Research on Efficient English Teaching Model Combining Corpus Microtext Analysis
Published Online: Jan 31, 2024
Received: Dec 13, 2023
Accepted: Dec 20, 2023
DOI: https://doi.org/10.2478/amns-2024-0082
Keywords
© 2024 Yong Tang et al., published by Sciendo
This work is licensed under the Creative Commons Attribution 4.0 International License.

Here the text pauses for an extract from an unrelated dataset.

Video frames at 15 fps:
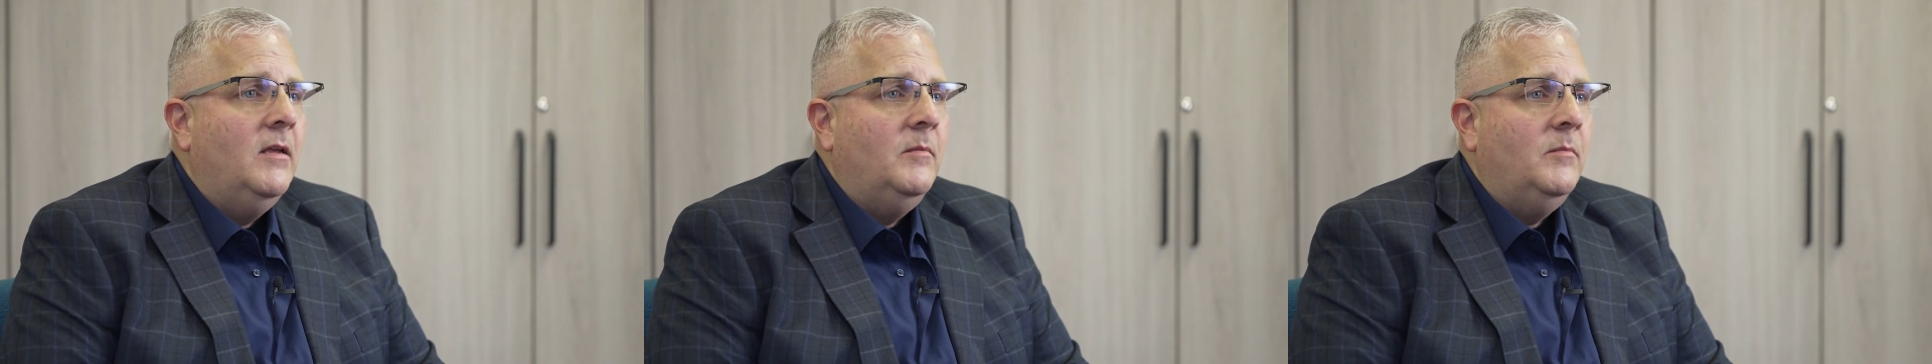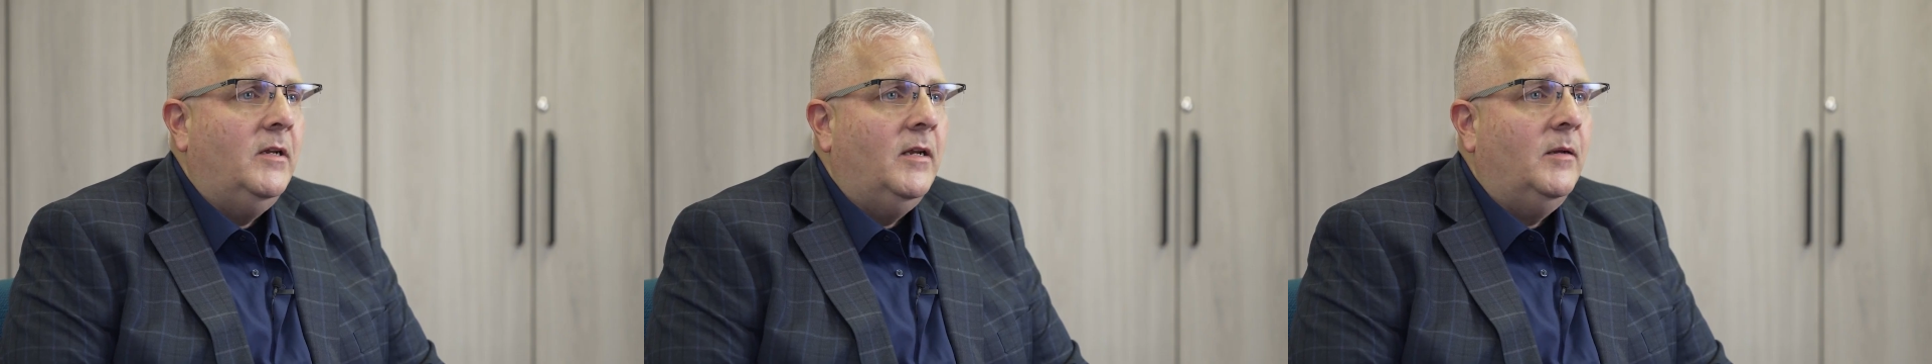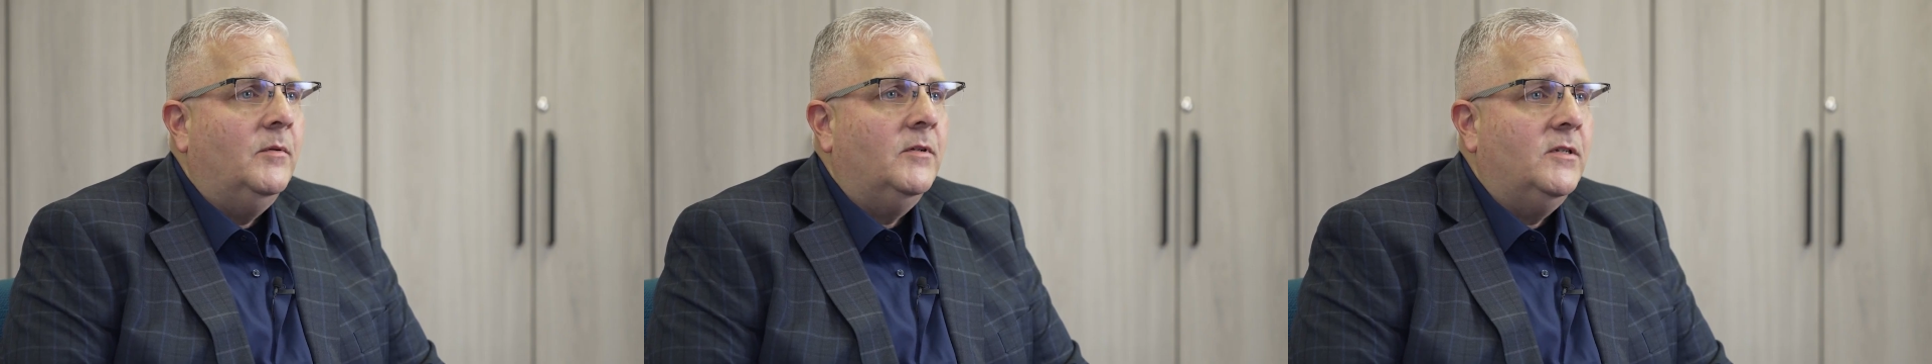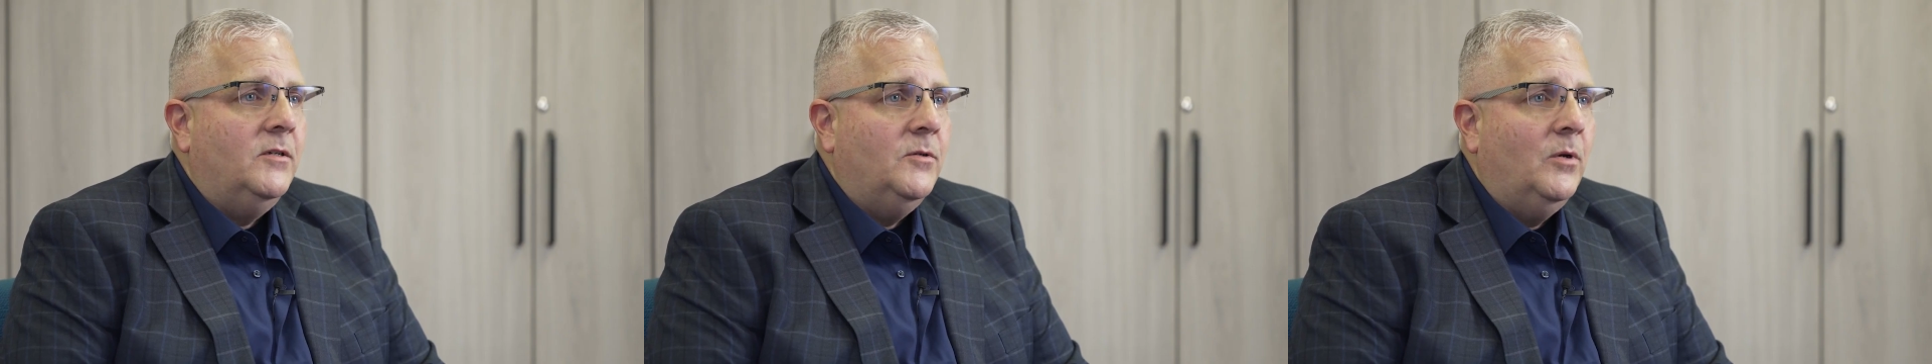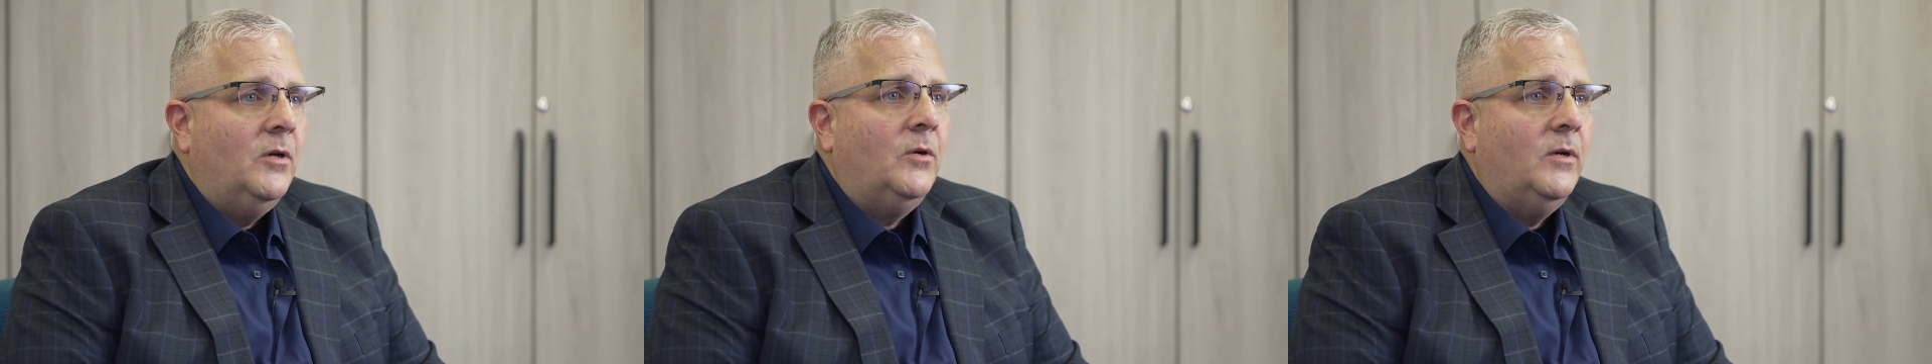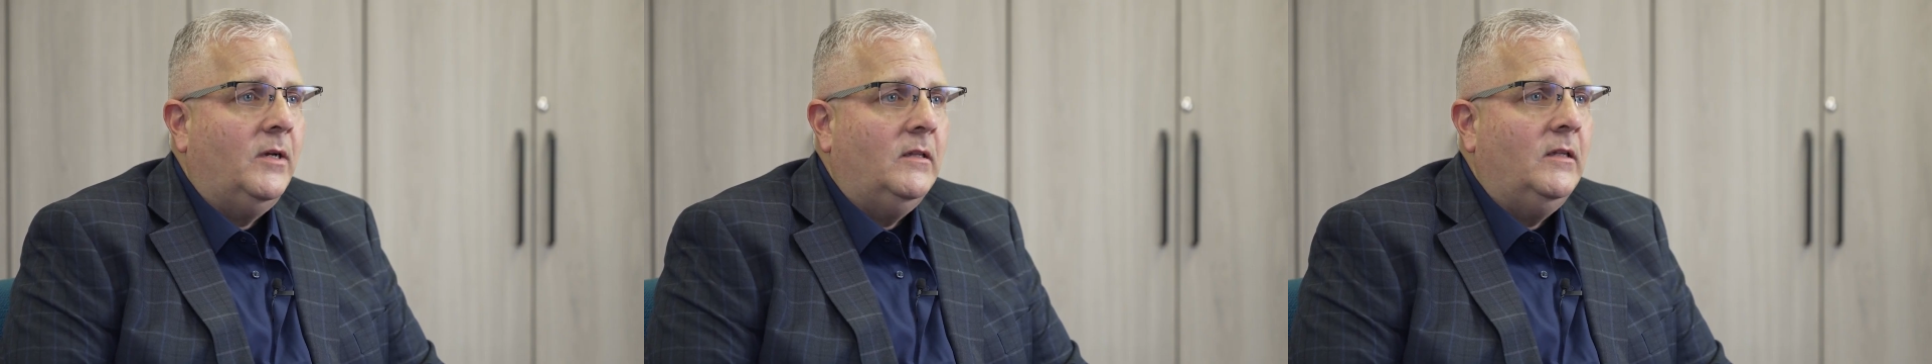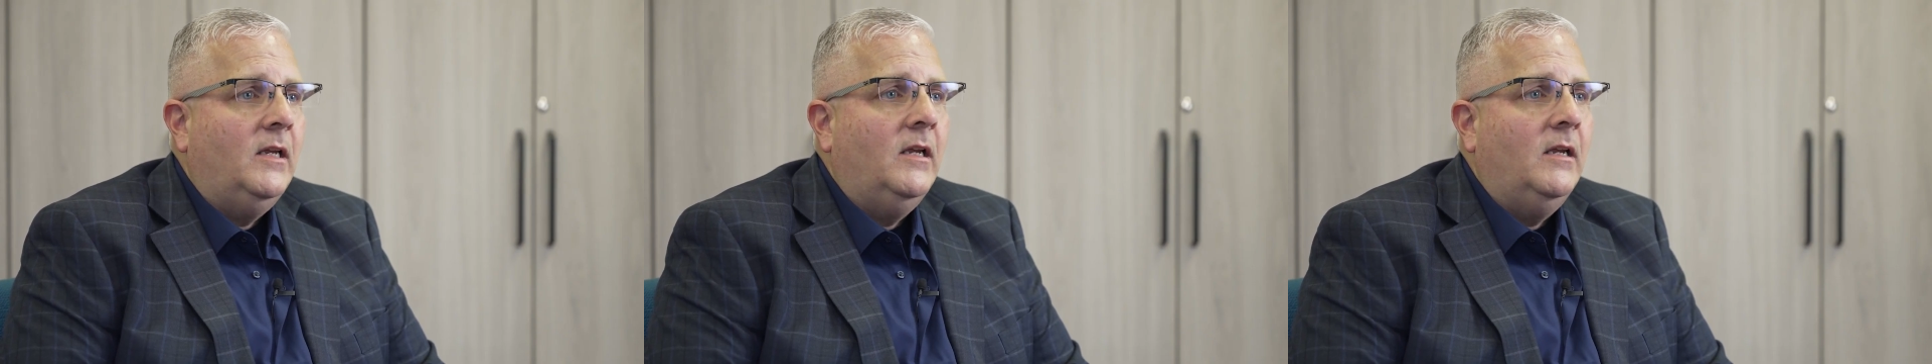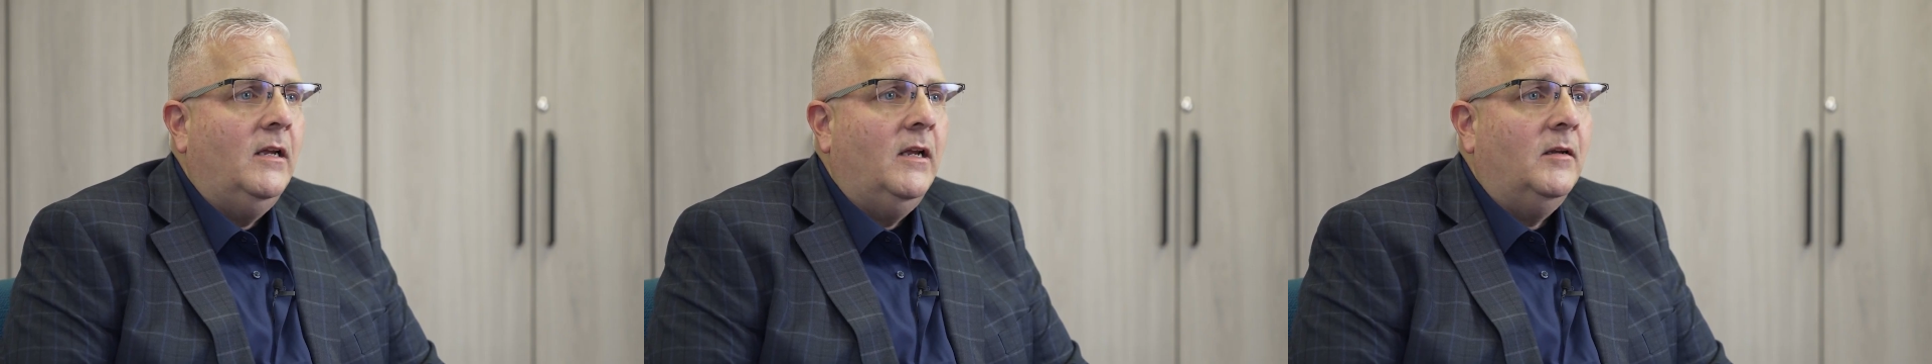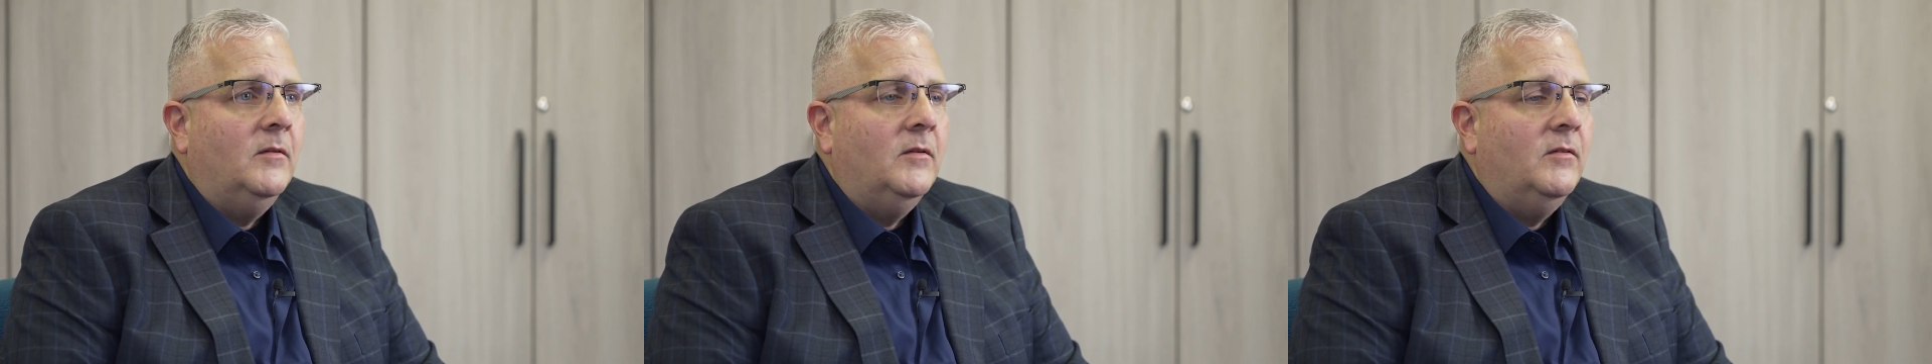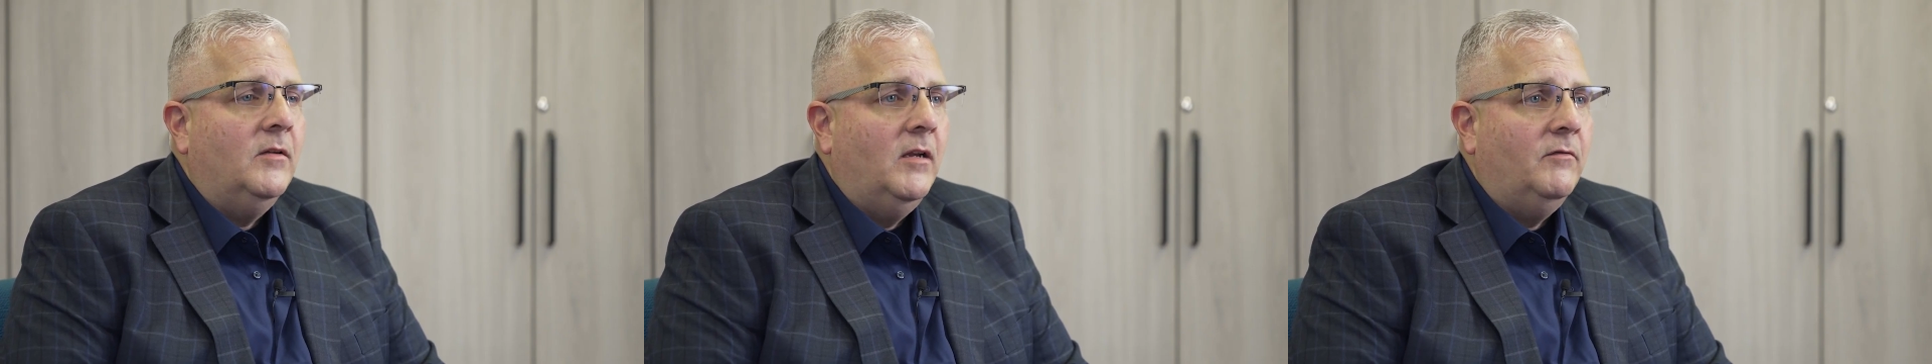being able to do it quickly
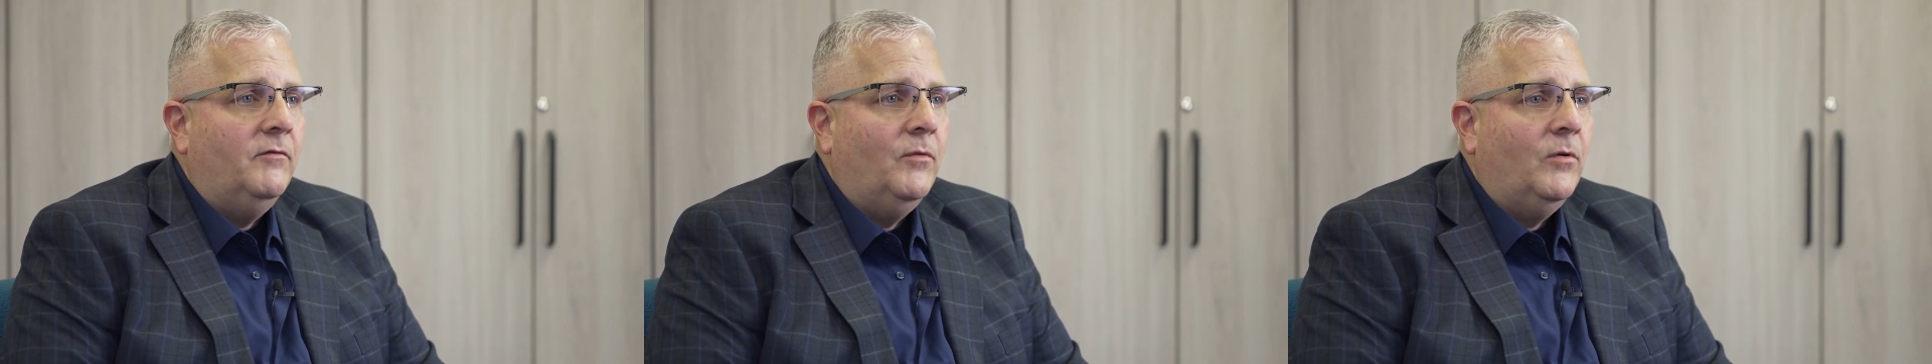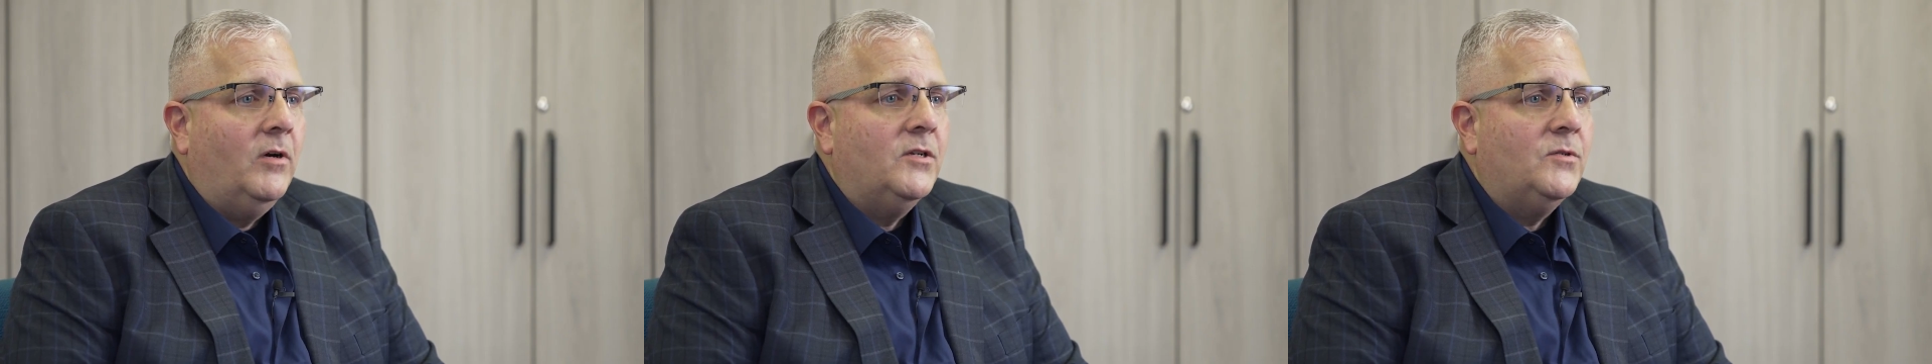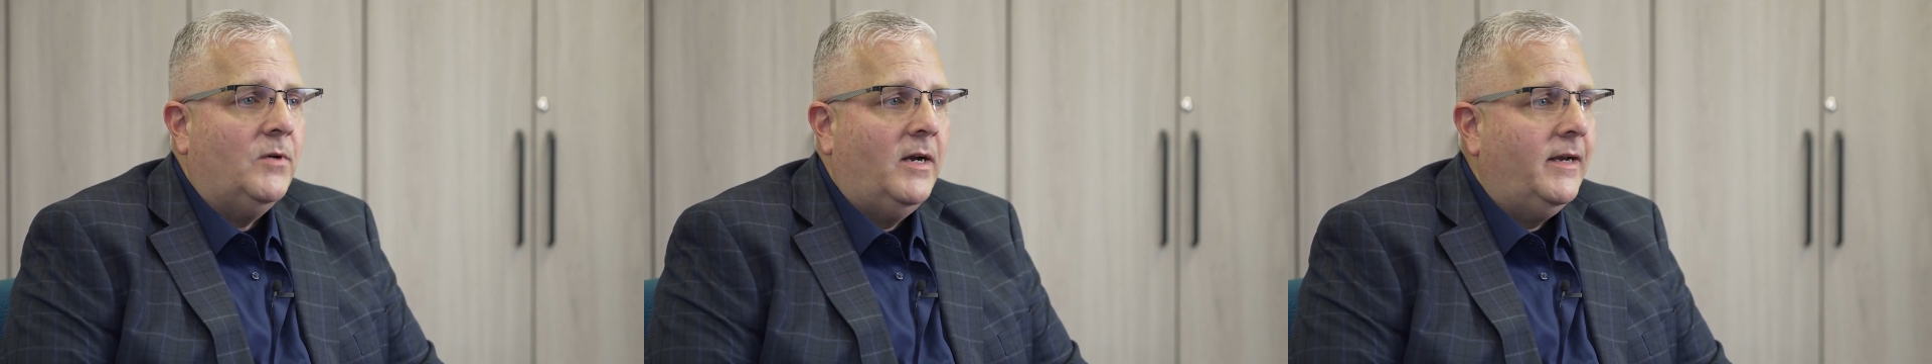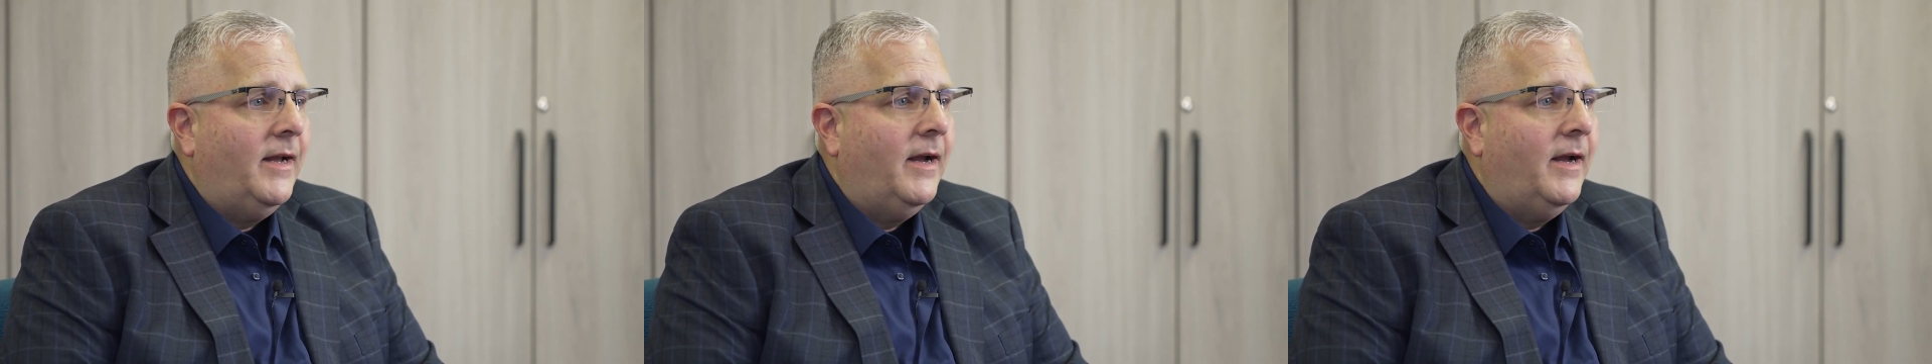and, and for us right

Aiming at the goal of improving the quality of English teaching and combining the characteristics of English teaching, this paper constructs an efficient English discursive literacy teaching based on corpus micro-text analysis. Utilizing the unique advantages of online corpus to assist English teaching, it proposes the targeted teaching of English metaphorical vocabulary and combines the Word2Vec word embedding model and the cosine similarity algorithm to propose a model for analyzing the quality of English text coherence. Based on the characteristics of writing vocabulary in microtexts of the corpus, the analysis integrates the dimensional features of English writing vocabulary teaching. The effectiveness of the corpus-based efficient teaching model for English literacy teaching is verified through teaching practice, specifically utilizing the average values of pre- and post-tested vocabulary, sentences, and chapters of the two classes as comparison data. The results proved that the average value of the pre-test scores of all students in the experimental class is 7.78, and the average value of the post-test is 10.72, which is 2.94 higher than the pre-test. The English teaching model in colleges and universities based on corpus micro-text analysis can significantly improve the English writing level of students and achieve efficient English teaching.